There are indeed occasions where we would want to treat our factor variables as numbers. For example, if we had applied 8 quantities of fertiliser to the plots, instead of 8 different varieties. In this instance, we might be interested in both the overall ANOVA, to see if there were significant differences between our 8 treatments, but also the regression, to better quantify the expected yield gain from adding an extra 1 kg of fertiliser.

The Solution

Depending on your software package of choice, then convert your categorical variables into factors, or correctly specify which variables are factors in the model. This is easy in every half-decent software package. Many solutions to this problem will start talking about the need to calculate ‘dummy indicator variables’. As long as you are using a half-decent software package, this is not something that you have had to do yourself for over 20 years, so I would suggest largely ignoring anyone making that suggestion.

- In R you can convert variables to factors using as.factor()
- In SAS you would use a class statement within the relevant PROC
- In Genstat you can easily convert to factors through the data window, or when working through the import data routines
- In Stata you need to use the xi: functionality of the relevant function
- In SPSS you need to make sure the factor variables are included as factors rather than covariates.

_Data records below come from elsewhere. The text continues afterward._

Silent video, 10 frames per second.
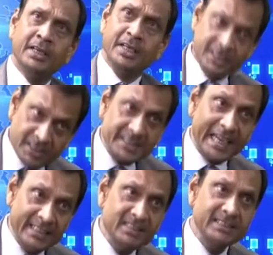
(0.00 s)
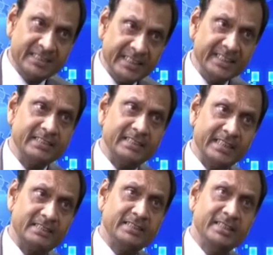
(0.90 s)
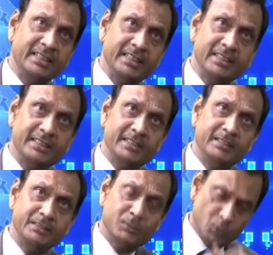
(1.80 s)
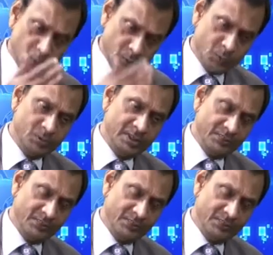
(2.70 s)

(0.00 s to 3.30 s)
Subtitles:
it is a challenging thing that through the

Successfully doing so will give you something a lot more sensible, and in inline with what was expected:

## Analysis of Variance Table ## ## Response: Yield ## Df Sum Sq Mean Sq F value Pr(>F) ## Variety 7 17.6713 2.52447 30.2 2.283e-12 *** ## Residuals 32 2.6749 0.08359 ## --- ## Signif. codes: 0 '***' 0.001 '**' 0.01 '*' 0.05 '.' 0.1 ' ' 1

Finally! Now I can bask in the glory of my tiny p-value, and celebrate my surely inevitable Nobel prize that must be incoming for my wondrous discovery ?

### The Conclusion

There is no problem if you have a dataset with categorical/factor/nominal (all of these mean the same thing) variables coded as numbers. There is a problem if you analyse the data as if these were numbers - the results from any form of statistical model will be completely incorrect. Hopefully, if you have made it this far you might have noticed that the title of this blog is not really correct – it is in fact not “a problem with a number of factors” but rather “a problem with a factor of numbers”!